■ **TASK DETAILS**
Each entry that follows is to be copied exactly, minus any pictures.

[Dataset entries]
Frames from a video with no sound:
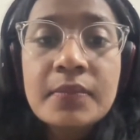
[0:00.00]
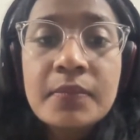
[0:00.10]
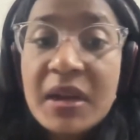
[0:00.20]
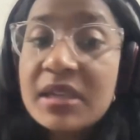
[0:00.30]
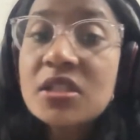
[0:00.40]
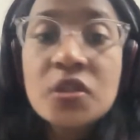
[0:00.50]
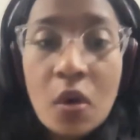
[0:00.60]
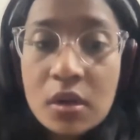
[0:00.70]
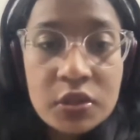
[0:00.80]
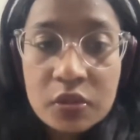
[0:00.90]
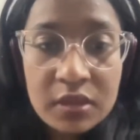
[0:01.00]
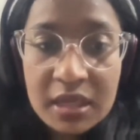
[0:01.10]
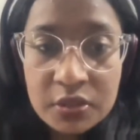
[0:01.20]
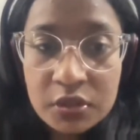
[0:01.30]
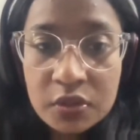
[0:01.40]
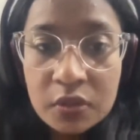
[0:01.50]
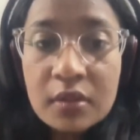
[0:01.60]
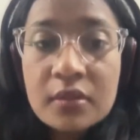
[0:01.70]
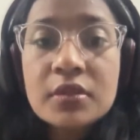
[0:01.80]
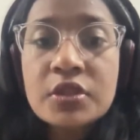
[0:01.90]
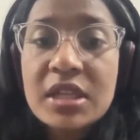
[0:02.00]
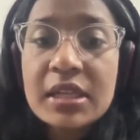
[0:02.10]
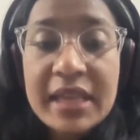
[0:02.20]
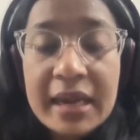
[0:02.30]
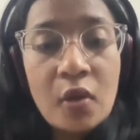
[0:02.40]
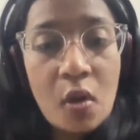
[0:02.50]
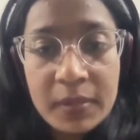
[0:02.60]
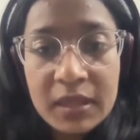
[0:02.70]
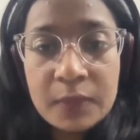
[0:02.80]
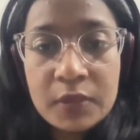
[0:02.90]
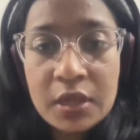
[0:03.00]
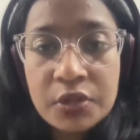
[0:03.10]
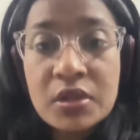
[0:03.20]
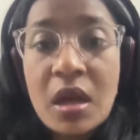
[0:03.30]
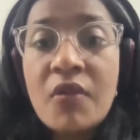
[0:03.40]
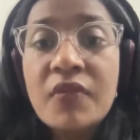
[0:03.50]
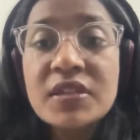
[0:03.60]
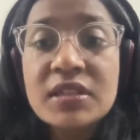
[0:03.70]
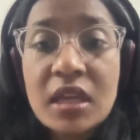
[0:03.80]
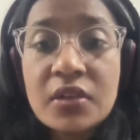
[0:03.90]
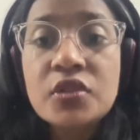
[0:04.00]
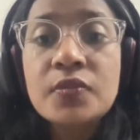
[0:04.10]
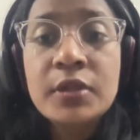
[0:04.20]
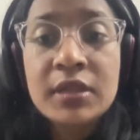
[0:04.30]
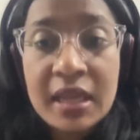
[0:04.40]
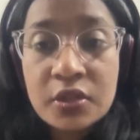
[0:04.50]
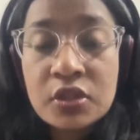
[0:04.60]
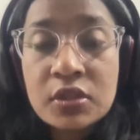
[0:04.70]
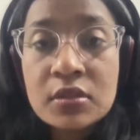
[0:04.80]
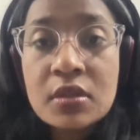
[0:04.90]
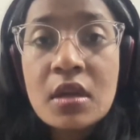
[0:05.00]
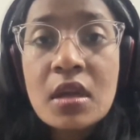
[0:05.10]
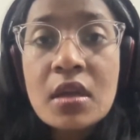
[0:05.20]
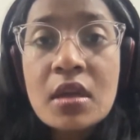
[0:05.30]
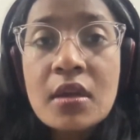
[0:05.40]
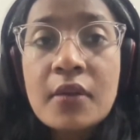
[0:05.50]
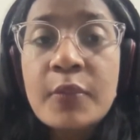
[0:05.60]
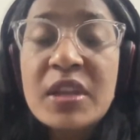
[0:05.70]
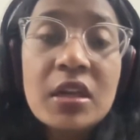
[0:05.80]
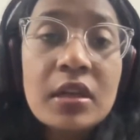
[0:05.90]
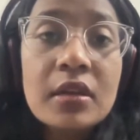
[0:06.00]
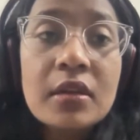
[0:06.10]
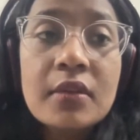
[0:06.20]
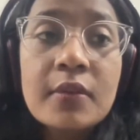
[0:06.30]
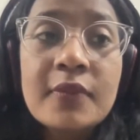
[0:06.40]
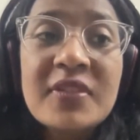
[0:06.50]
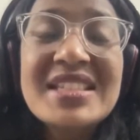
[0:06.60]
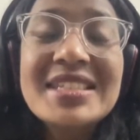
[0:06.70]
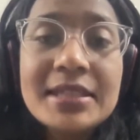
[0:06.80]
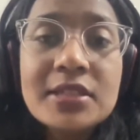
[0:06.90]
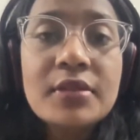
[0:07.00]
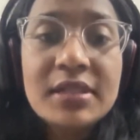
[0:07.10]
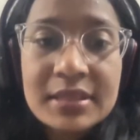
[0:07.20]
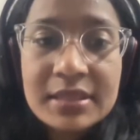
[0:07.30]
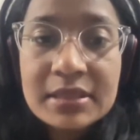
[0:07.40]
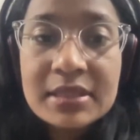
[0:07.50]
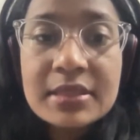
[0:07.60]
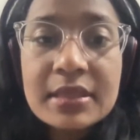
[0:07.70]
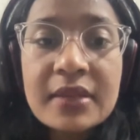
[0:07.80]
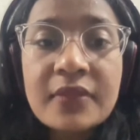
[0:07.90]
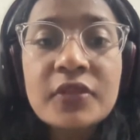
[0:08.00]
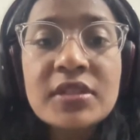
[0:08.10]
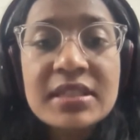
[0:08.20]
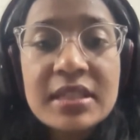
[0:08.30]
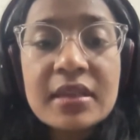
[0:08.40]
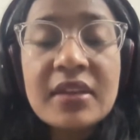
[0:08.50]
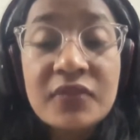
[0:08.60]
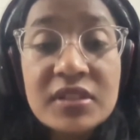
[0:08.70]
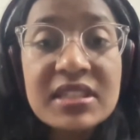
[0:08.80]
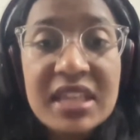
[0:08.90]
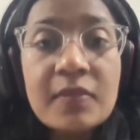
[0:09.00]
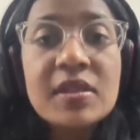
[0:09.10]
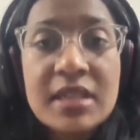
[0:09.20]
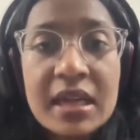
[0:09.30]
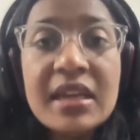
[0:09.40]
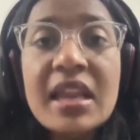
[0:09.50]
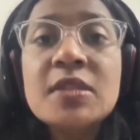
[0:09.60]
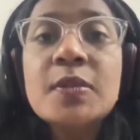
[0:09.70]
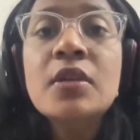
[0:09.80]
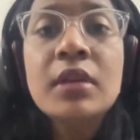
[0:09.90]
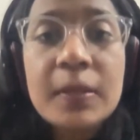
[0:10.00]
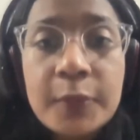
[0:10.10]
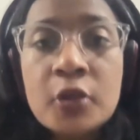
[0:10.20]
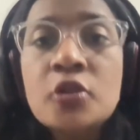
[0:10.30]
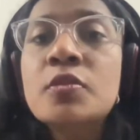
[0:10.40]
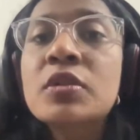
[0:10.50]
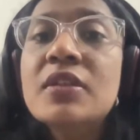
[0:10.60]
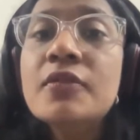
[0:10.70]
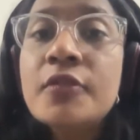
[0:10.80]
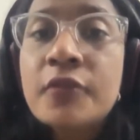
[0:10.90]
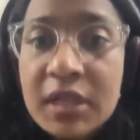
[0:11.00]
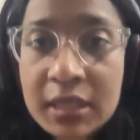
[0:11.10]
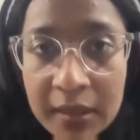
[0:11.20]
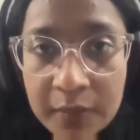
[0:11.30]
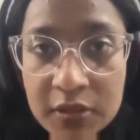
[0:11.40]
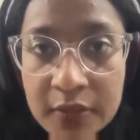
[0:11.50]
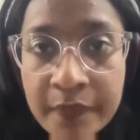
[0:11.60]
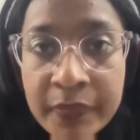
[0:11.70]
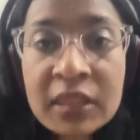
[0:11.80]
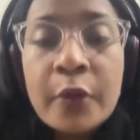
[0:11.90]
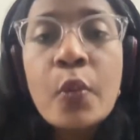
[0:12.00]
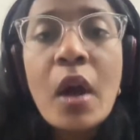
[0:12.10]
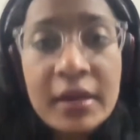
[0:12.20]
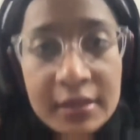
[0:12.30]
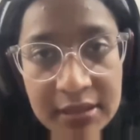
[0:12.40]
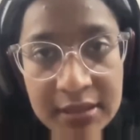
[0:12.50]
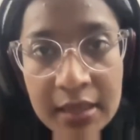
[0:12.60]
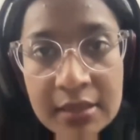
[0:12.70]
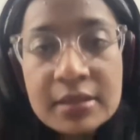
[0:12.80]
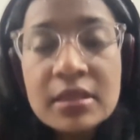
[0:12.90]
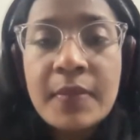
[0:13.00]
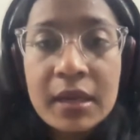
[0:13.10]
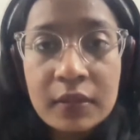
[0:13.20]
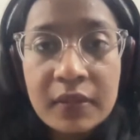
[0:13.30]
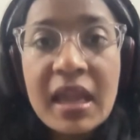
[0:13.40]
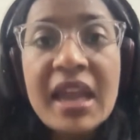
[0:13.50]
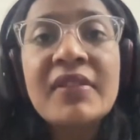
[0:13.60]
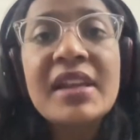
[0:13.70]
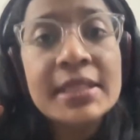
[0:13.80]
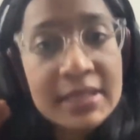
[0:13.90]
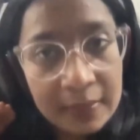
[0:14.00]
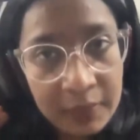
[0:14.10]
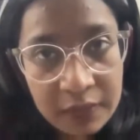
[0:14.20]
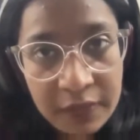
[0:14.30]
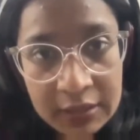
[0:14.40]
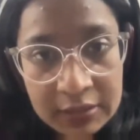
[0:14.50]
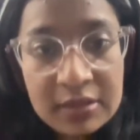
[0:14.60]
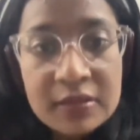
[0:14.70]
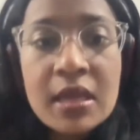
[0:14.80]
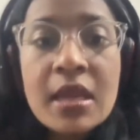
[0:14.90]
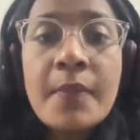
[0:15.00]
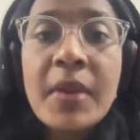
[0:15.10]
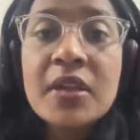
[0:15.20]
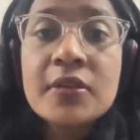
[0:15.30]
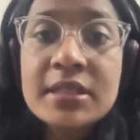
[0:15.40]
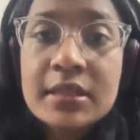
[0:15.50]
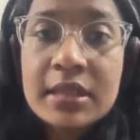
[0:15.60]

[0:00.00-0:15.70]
but is not so registered shall get copyright protection. However, such protection will cease to exist if the same design has been reproduced more than 50 times. Now, to understand this in a better way, I will exemplify this by using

■ **OUTPUT**
Frames from a video with no sound:
[0:00.00]
[0:00.10]
[0:00.20]
[0:00.30]
[0:00.40]
[0:00.50]
[0:00.60]
[0:00.70]
[0:00.80]
[0:00.90]
[0:01.00]
[0:01.10]
[0:01.20]
[0:01.30]
[0:01.40]
[0:01.50]
[0:01.60]
[0:01.70]
[0:01.80]
[0:01.90]
[0:02.00]
[0:02.10]
[0:02.20]
[0:02.30]
[0:02.40]
[0:02.50]
[0:02.60]
[0:02.70]
[0:02.80]
[0:02.90]
[0:03.00]
[0:03.10]
[0:03.20]
[0:03.30]
[0:03.40]
[0:03.50]
[0:03.60]
[0:03.70]
[0:03.80]
[0:03.90]
[0:04.00]
[0:04.10]
[0:04.20]
[0:04.30]
[0:04.40]
[0:04.50]
[0:04.60]
[0:04.70]
[0:04.80]
[0:04.90]
[0:05.00]
[0:05.10]
[0:05.20]
[0:05.30]
[0:05.40]
[0:05.50]
[0:05.60]
[0:05.70]
[0:05.80]
[0:05.90]
[0:06.00]
[0:06.10]
[0:06.20]
[0:06.30]
[0:06.40]
[0:06.50]
[0:06.60]
[0:06.70]
[0:06.80]
[0:06.90]
[0:07.00]
[0:07.10]
[0:07.20]
[0:07.30]
[0:07.40]
[0:07.50]
[0:07.60]
[0:07.70]
[0:07.80]
[0:07.90]
[0:08.00]
[0:08.10]
[0:08.20]
[0:08.30]
[0:08.40]
[0:08.50]
[0:08.60]
[0:08.70]
[0:08.80]
[0:08.90]
[0:09.00]
[0:09.10]
[0:09.20]
[0:09.30]
[0:09.40]
[0:09.50]
[0:09.60]
[0:09.70]
[0:09.80]
[0:09.90]
[0:10.00]
[0:10.10]
[0:10.20]
[0:10.30]
[0:10.40]
[0:10.50]
[0:10.60]
[0:10.70]
[0:10.80]
[0:10.90]
[0:11.00]
[0:11.10]
[0:11.20]
[0:11.30]
[0:11.40]
[0:11.50]
[0:11.60]
[0:11.70]
[0:11.80]
[0:11.90]
[0:12.00]
[0:12.10]
[0:12.20]
[0:12.30]
[0:12.40]
[0:12.50]
[0:12.60]
[0:12.70]
[0:12.80]
[0:12.90]
[0:13.00]
[0:13.10]
[0:13.20]
[0:13.30]
[0:13.40]
[0:13.50]
[0:13.60]
[0:13.70]
[0:13.80]
[0:13.90]
[0:14.00]
[0:14.10]
[0:14.20]
[0:14.30]
[0:14.40]
[0:14.50]
[0:14.60]
[0:14.70]
[0:14.80]
[0:14.90]
[0:15.00]
[0:15.10]
[0:15.20]
[0:15.30]
[0:15.40]
[0:15.50]
[0:15.60]

[0:00.00-0:15.70]
but is not so registered shall get copyright protection. However, such protection will cease to exist if the same design has been reproduced more than 50 times. Now, to understand this in a better way, I will exemplify this by using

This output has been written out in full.